[[ EXTRACTED ENTRIES open ]]
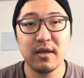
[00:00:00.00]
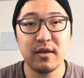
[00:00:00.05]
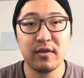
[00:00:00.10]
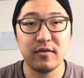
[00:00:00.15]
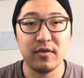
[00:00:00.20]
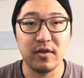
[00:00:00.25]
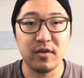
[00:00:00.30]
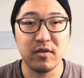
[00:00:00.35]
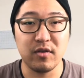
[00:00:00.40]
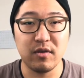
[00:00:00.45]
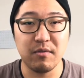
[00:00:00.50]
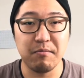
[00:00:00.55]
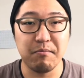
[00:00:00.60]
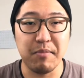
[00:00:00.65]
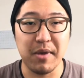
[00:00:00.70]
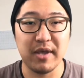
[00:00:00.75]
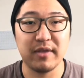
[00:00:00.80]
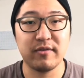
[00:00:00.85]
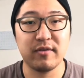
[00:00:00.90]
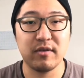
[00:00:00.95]
so you can
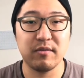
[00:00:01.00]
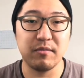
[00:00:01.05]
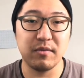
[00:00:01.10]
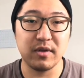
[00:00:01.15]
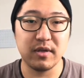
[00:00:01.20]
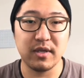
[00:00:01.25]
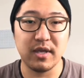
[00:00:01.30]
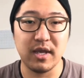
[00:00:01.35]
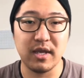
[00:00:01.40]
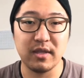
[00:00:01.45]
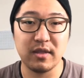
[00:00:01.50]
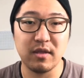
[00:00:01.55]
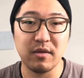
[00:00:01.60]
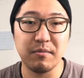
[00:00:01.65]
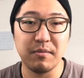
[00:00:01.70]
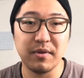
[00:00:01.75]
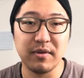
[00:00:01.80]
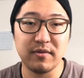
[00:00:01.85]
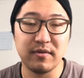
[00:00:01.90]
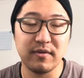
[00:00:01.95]
best communicate their
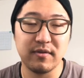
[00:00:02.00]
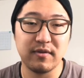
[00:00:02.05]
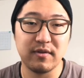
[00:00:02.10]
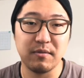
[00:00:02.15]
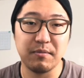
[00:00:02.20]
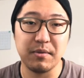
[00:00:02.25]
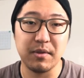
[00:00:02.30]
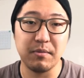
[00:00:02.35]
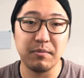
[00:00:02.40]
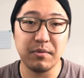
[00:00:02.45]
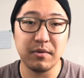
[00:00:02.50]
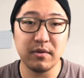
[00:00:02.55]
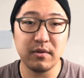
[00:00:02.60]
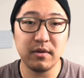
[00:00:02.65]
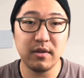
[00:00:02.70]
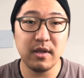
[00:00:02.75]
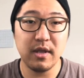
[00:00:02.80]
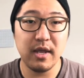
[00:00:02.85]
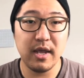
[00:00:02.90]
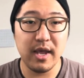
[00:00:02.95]
business to people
[[ EXTRACTED ENTRIES closed ]]
TASK TO CARRY OUT: Give back each entry exactly as it appears. Leave pictures out.

OUTPUT BELOW:
[00:00:00.00]
[00:00:00.05]
[00:00:00.10]
[00:00:00.15]
[00:00:00.20]
[00:00:00.25]
[00:00:00.30]
[00:00:00.35]
[00:00:00.40]
[00:00:00.45]
[00:00:00.50]
[00:00:00.55]
[00:00:00.60]
[00:00:00.65]
[00:00:00.70]
[00:00:00.75]
[00:00:00.80]
[00:00:00.85]
[00:00:00.90]
[00:00:00.95]
so you can
[00:00:01.00]
[00:00:01.05]
[00:00:01.10]
[00:00:01.15]
[00:00:01.20]
[00:00:01.25]
[00:00:01.30]
[00:00:01.35]
[00:00:01.40]
[00:00:01.45]
[00:00:01.50]
[00:00:01.55]
[00:00:01.60]
[00:00:01.65]
[00:00:01.70]
[00:00:01.75]
[00:00:01.80]
[00:00:01.85]
[00:00:01.90]
[00:00:01.95]
best communicate their
[00:00:02.00]
[00:00:02.05]
[00:00:02.10]
[00:00:02.15]
[00:00:02.20]
[00:00:02.25]
[00:00:02.30]
[00:00:02.35]
[00:00:02.40]
[00:00:02.45]
[00:00:02.50]
[00:00:02.55]
[00:00:02.60]
[00:00:02.65]
[00:00:02.70]
[00:00:02.75]
[00:00:02.80]
[00:00:02.85]
[00:00:02.90]
[00:00:02.95]
business to people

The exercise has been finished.